Потом у него были какие-то случайные женщины — фасовщицы, крановщицы, продавщицы — в промежутке между отсидками (срока`ми, как говорили грозные прокуроры), и всегда на ходу, впопыхах, невпопад, кое-как… За долгую последнюю отсидку ни одна женщина в лагерь на свидание к нему не приезжала. Даже родная сестра за весь его срок не смогла навестить его по-родственному. И Коля-зверь научился завязывать собственное естество в узел, точнее в морской узел — такой, который, сколько ни тяни, не развяжется. И это уберегло его в лагере от обычной истории, за несколько лет делавшей из нормальных с виду мужиков бесчувственных животных, не отличавших мужчин от женщин в деле утоления позывов плоти, терявших всякую чувствительность и потребность в любви к женщине.
Теперь же он всерьез подумывал о том, что, оказавшись в кущах Краснодарского края, где вдовицы да бобылки прыгают с ветки на ветку, как птички, не пряча своих сахарных прелестей, можно и развязать то, что, казалось, было завязано навсегда…
26
Шкурки — в них был весь смысл Колиного существования, в них, как игла в яйце, таилась жизнь и будущее охотника. Все эти годы, устанавливая капканы и устраивая ловушки на песца, а потом всю зиму неутомимо объезжая их в собачьей упряжке, чтобы собрать попавшуюся добычу, Коля-зверь жил шкурками, одними только шкурками, их количеством, их качеством. И пусть сутки напролет на острове завывала метель и гулял ледяной ветер, Коля-зверь запрягал своих маламутов в упряжку и ехал за добычей, и все ему было нипочем: и зверский холод, и ветер, и одиночество, и бескрайняя ледяная пустыня. И от этой бескрайности, которая, казалось, должна была давно уже свести охотника с ума, но которой это все никак не удавалось, у него становилось радостно на душе, потому что там, за горизонтом, его ждала походившая на цветущий сад страна, и еще потому, что в мешке лежала добыча, и значит, несколько следующих дней можно провести в теплом доме возле раскаленной печи, выделывая новые шкурки и слушая из динамиков радиоприемника продиравшийся сквозь свистящий, щелкающий эфир голос какой-то женщины, может, и не знающей о существовании Коли-зверя, но вполне могущей оказаться одинокой хозяйкой уютного дома в цветущем саду. Слушать, мечтая о скором возвращении из арктической пустыни в изнеженный солнцем край, к жизни, пусть непонятной, но манящей чем-то неведомым, неизъяснимым и сладостным. Эти мечты (прежде он никогда не позволял себе мечтать), эти ожидания чего-то для себя лучшего, необычайного оказались той кислотой, которая незаметно разъедала Колю-зверя изнутри, делая из прежде неуязвимого для одиночества, лютой стужи и арктической пустыни сверхчеловека просто человека — нечто заурядное, уязвимое и чувствительное.

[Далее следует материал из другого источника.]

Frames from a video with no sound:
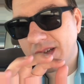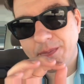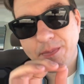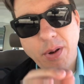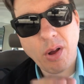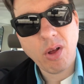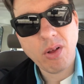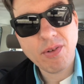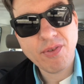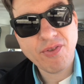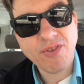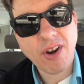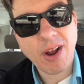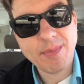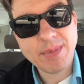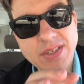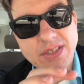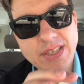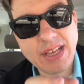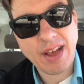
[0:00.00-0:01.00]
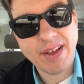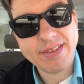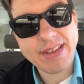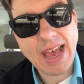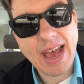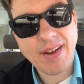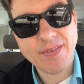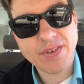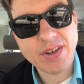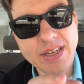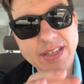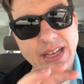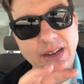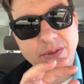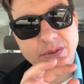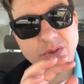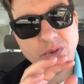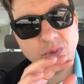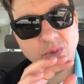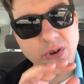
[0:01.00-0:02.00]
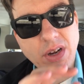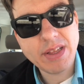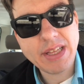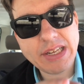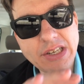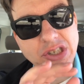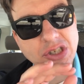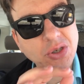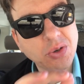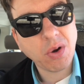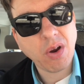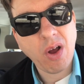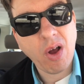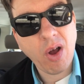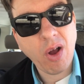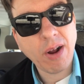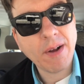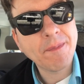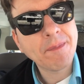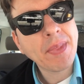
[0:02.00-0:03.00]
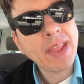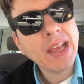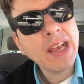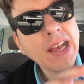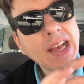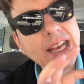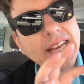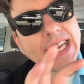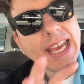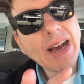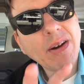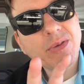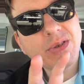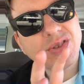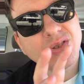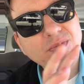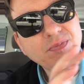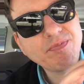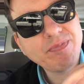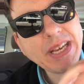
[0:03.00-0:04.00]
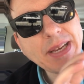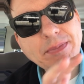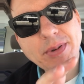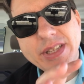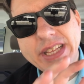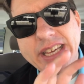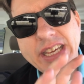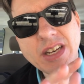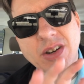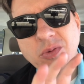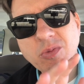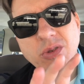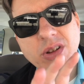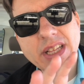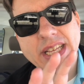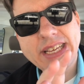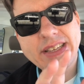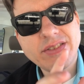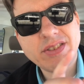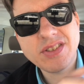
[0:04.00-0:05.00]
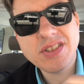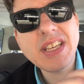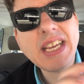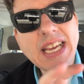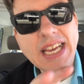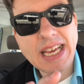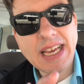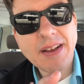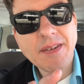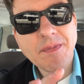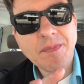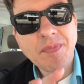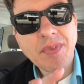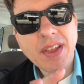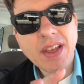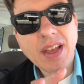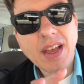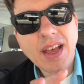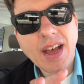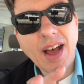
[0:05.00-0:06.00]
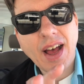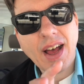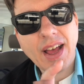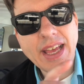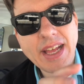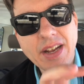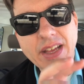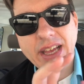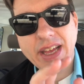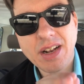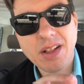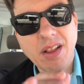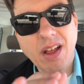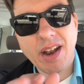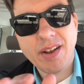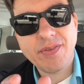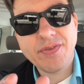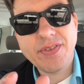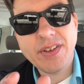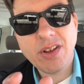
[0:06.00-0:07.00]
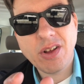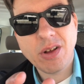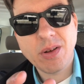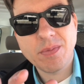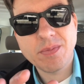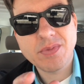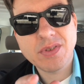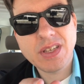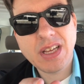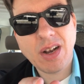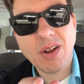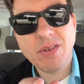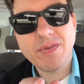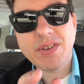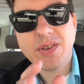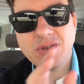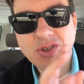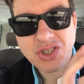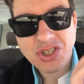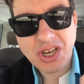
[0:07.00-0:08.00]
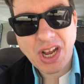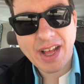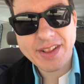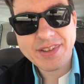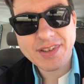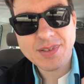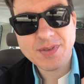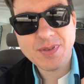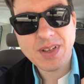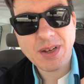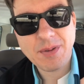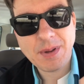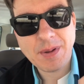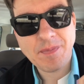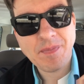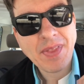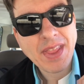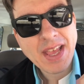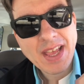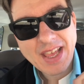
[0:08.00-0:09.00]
to pull from in South Africa that was really strong, yet was people that you don't really see uh, in, in a lot of films. You know, if you'd shot this film in,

И теперь (особенно в последнюю зиму) в его мужественном одиночестве нет-нет да случались дни, когда ему уже не верилось в то, что впереди его ждет новая жизнь, и тогда его собственная жизнь, которая все последние годы больше походила на изнурительную борьбу за жизнь, вдруг теряла всякий смысл. Внутри у Коли-зверя становилось пусто и темно, и нужно было как-то перетерпеть этот внутренний мрак. Проще всего было напиться. Но это — все равно что лечь спать, положив палец на спусковой крючок ружья, приставленного к собственному горлу. И Коля-зверь пытался заснуть трезвым, надеясь встретиться во сне с матерью. Уж она-то найдет для него выход, поддержит, вразумит, как уже бывало не раз. И, поворочавшись под шкурами, поскрипев зубами, он засыпал, и мать являлась ему, сердилась на него, грозила ему пальцем, и все ее участие, обращенное к нему, сводилось лишь к одному: «Терпи, дурак!»… И дурак просыпался прежним, готовым бороться за жизнь. И смысл существования, исчезнувший беспросветной, воющей, как волк, ночью, непременно находился утром, когда нужно было ехать проверять капканы и ловушки, и значит, можно было рассчитывать еще на несколько шкурок к уже имеющимся, приближавшим осуществление заветной мечты.